Estas transformaciones hacen tambalear la arquitectura intelectual sobre la que se construyó la economía moderna. Si el precio ya no es el principal portador de información, como decía la teoría, si el trabajo deja de ser el centro de la producción, y si un para-Estado llega a ser protagonista, pero con herramientas digitales, entonces el edificio conceptual de la economía se viene abajo. Y su siamesa, la política, se revuelve en su propio laberinto: ya no hay derechas ni izquierdas coherentes, sino estrategias de poder adaptándose a una economía que ya no obedece a ninguna teoría.

El resultado es un mundo donde las viejas etiquetas ya no sirven. Los Estados invierten como las empresas, las empresas regulan como los Estados y los algoritmos reemplazan las decisiones humanas que antes eran políticas. Las teorías económicas y políticas se están volviendo obsoletas, no porque hubieran sido falsas, sino porque fueron diseñadas para un mundo que ya no existe.

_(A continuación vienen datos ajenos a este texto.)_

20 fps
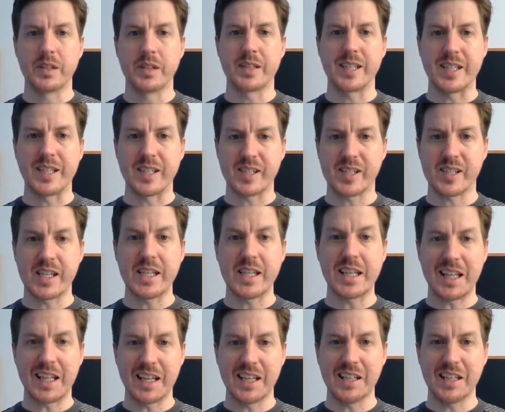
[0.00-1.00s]
The
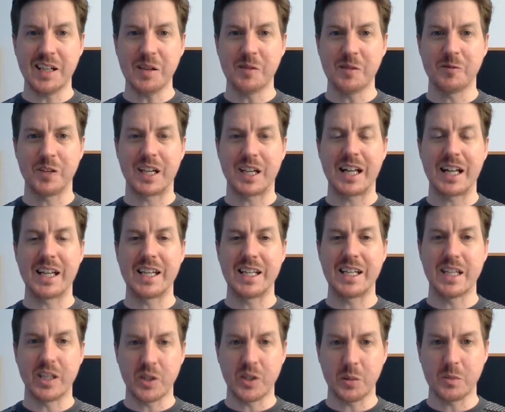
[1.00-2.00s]
CCleaner for
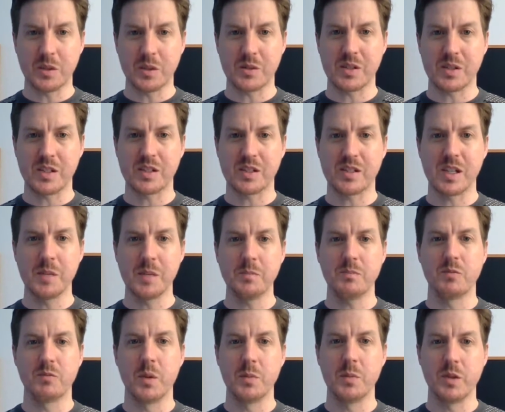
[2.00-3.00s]
cleaning up your
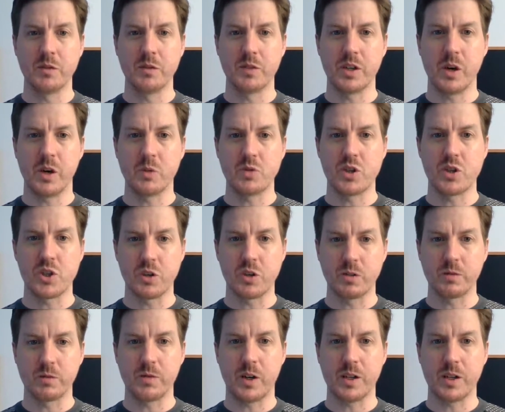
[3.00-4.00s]
system, removing old
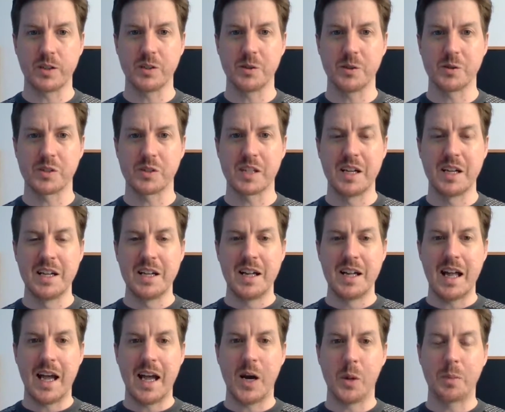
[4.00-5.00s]
junk files,
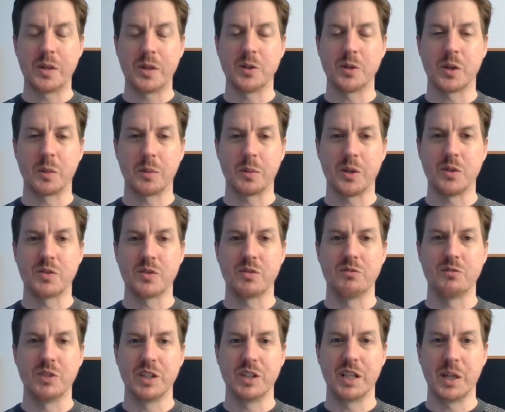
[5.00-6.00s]
helping your computer
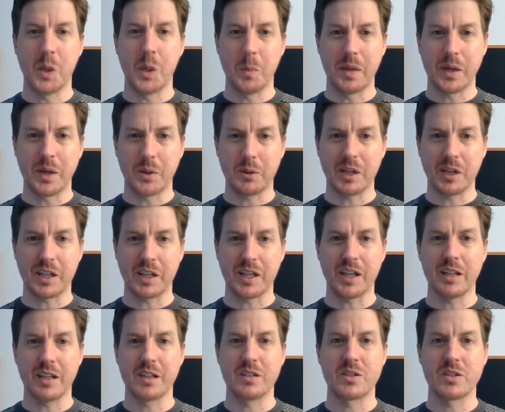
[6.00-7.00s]
run a little bit
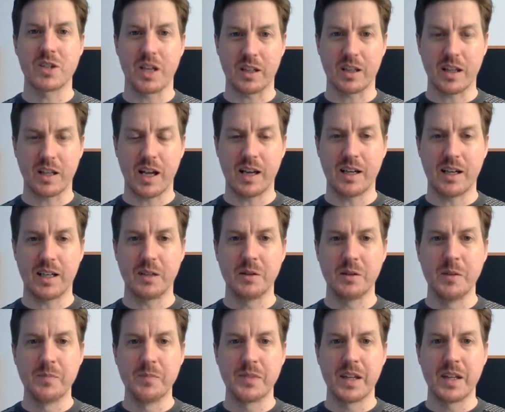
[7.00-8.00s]
quicker. Check that
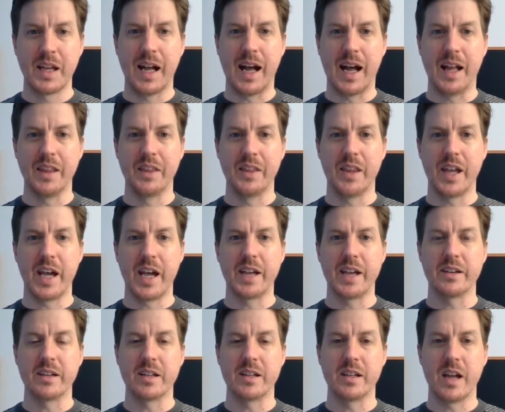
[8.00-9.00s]
out. And
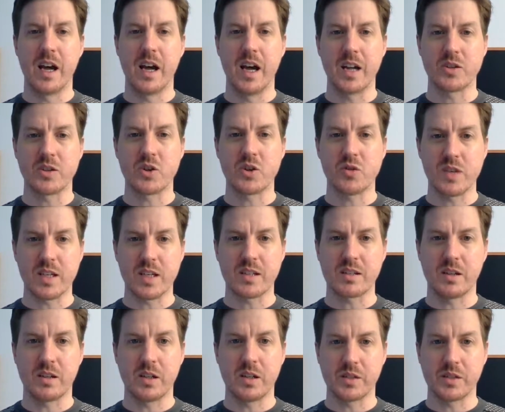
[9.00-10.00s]
then
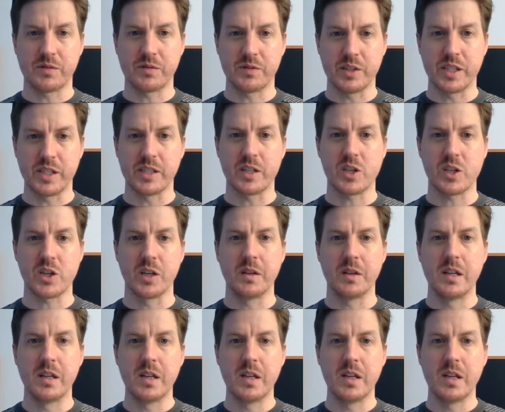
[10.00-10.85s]
TreeSize Free Edition,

Tenemos que comprender esto para dejar de perder el tiempo en las viejas discusiones que solo representan pérdidas de tiempo ahora, a no ser para los historiadores económicos. El desafío ya no es “escoger” entre mercado o Estado, sino aprender a gobernar la inteligencia que los sustituye. Porque, si los algoritmos van a planificar por nosotros, más vale que pongamos atención a quién los programa, con qué propósito y en beneficio de quién.